Subo o eixo principal, o que dá acesso a todas as ruas do bairro, imaginando sem na verdade saber o que iria encontrar no topo. Onde me lembrava de ver campos sem fim, há agora casas e urbanizações igualmente sem fim. E para todos os lados. Todas aquelas tardes preguiçosas no terraço do primeiro andar, nas carícias e abraços dos doce dezoito anos, não poderam ser hoje o mesmo… de novo, a bucólica paisagem marcada por campos e quintinhas deixou de existir. A ilha de paz que era o bairro dos Sete Céus transformou-se num castelo cercado. A perder de vista existem torres residenciais e o asfalto cortou de morte a paisagem natural que ali estava antes do virar do século.
Decidi passar em frente da casa. E ia pensando o que seria daquela gente, dela e da irmã, e dos seus pais. Queria tirar uma fotografia da casa, nem sei porquê, talvez para ter uma memória visual para abraçar em dias de especial nostalgia.

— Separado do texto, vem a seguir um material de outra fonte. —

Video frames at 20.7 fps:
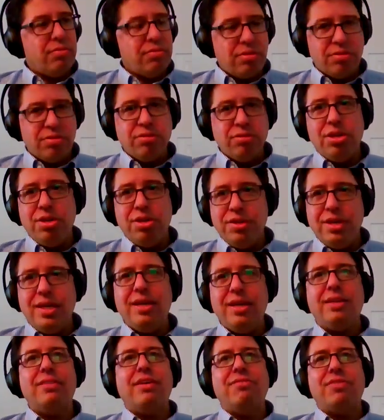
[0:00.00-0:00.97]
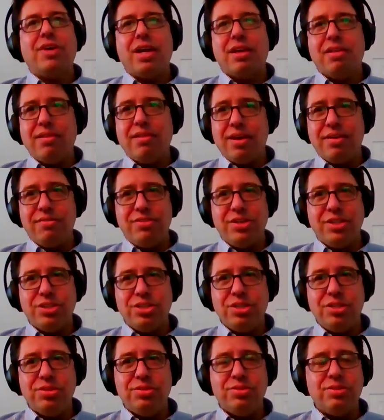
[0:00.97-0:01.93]
And they're unique. They've got a
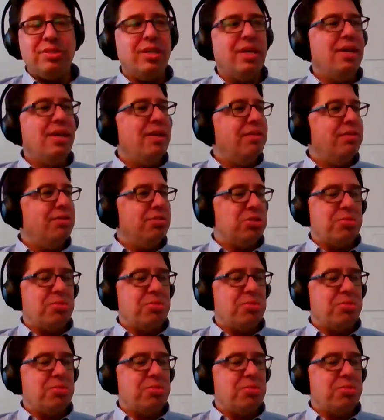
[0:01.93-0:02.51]
lot of issues.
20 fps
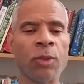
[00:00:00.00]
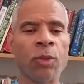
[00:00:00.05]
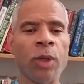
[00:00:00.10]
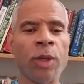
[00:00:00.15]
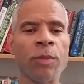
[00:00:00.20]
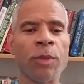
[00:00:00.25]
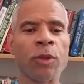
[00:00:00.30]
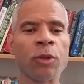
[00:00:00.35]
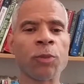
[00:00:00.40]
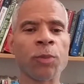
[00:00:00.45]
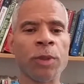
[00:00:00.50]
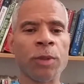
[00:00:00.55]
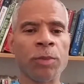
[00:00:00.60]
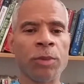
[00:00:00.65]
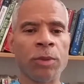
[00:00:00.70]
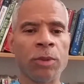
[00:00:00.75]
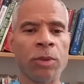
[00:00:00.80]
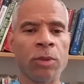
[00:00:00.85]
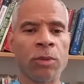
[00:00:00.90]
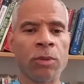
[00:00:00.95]
way most people
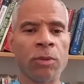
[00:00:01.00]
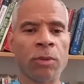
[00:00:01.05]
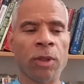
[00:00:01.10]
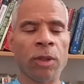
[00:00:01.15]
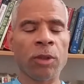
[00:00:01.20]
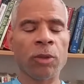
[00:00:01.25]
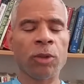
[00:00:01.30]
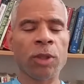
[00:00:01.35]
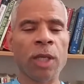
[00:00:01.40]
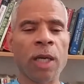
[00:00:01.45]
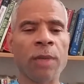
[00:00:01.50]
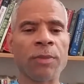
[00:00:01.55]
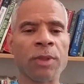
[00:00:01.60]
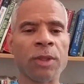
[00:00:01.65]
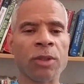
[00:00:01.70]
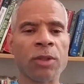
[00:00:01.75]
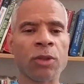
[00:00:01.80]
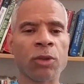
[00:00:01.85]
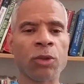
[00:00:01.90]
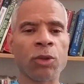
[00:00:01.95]
do. I know time is a
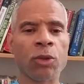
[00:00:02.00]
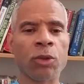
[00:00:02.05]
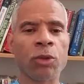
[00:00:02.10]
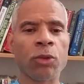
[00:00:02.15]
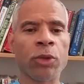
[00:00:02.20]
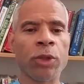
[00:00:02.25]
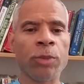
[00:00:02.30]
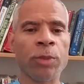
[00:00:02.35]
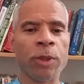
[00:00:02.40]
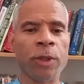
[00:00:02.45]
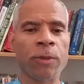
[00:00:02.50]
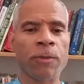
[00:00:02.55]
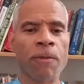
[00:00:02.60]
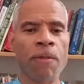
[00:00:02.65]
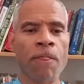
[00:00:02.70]
social agreement.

Mas de repente, aconteceu algo surpreendente: um senhor conversa com um grupo de pessoas que está na varanda de uma casa, e naquele segundo vejo-a e não posso compreender como ninguém mudou… nem ela, nem o pai, ao seu lado… as outras pessoas já não pude ver, porque quis passar anónimo e se olharam para mim e não me reconheceram, vinte e tal anos depois, não quis desafiar a sorte e passei à distância, captando uma nota solta daquela voz que nunca será esquecida.
O encontro deixou-me abalado. É violento, quando estamos placidamente a visitar o nosso passado, e sem aviso o passado transforma-me em presente, e tudo se confunde, deixa de fazer sentido. As referências ficam invertidas, há uma intrusão, um choque de mundos. É como passear por um museu e num instante os figurinos e tudo o resto ganhar vida.
Nós, há muitos, muitos anos atrás
Durante um par de quilómetros caminhei distraidamente, de forma automatizada, sem mais nada ver e com o pensamento desordenado, fazendo um esforço para repôr as coisas nos seus lugares naturais. Acho que não o consegui, nem mesmo à medida que encontrava as caches Avião vai, Avião vem…, L.N.E.C., Parque Desportivo São João Brito e Antigas Instalações Emissora Nacional/RDP. a caminho de casa. Foi preciso chegar a noite, e os sonhos, para a mente reganhar alguma ordem e acordar no dia seguinte, já com o passado que na véspera se tinha transformado em presente de novo na sua posição devida… lá está, a de passado, mesmo que um passado com apenas umas horas de distância.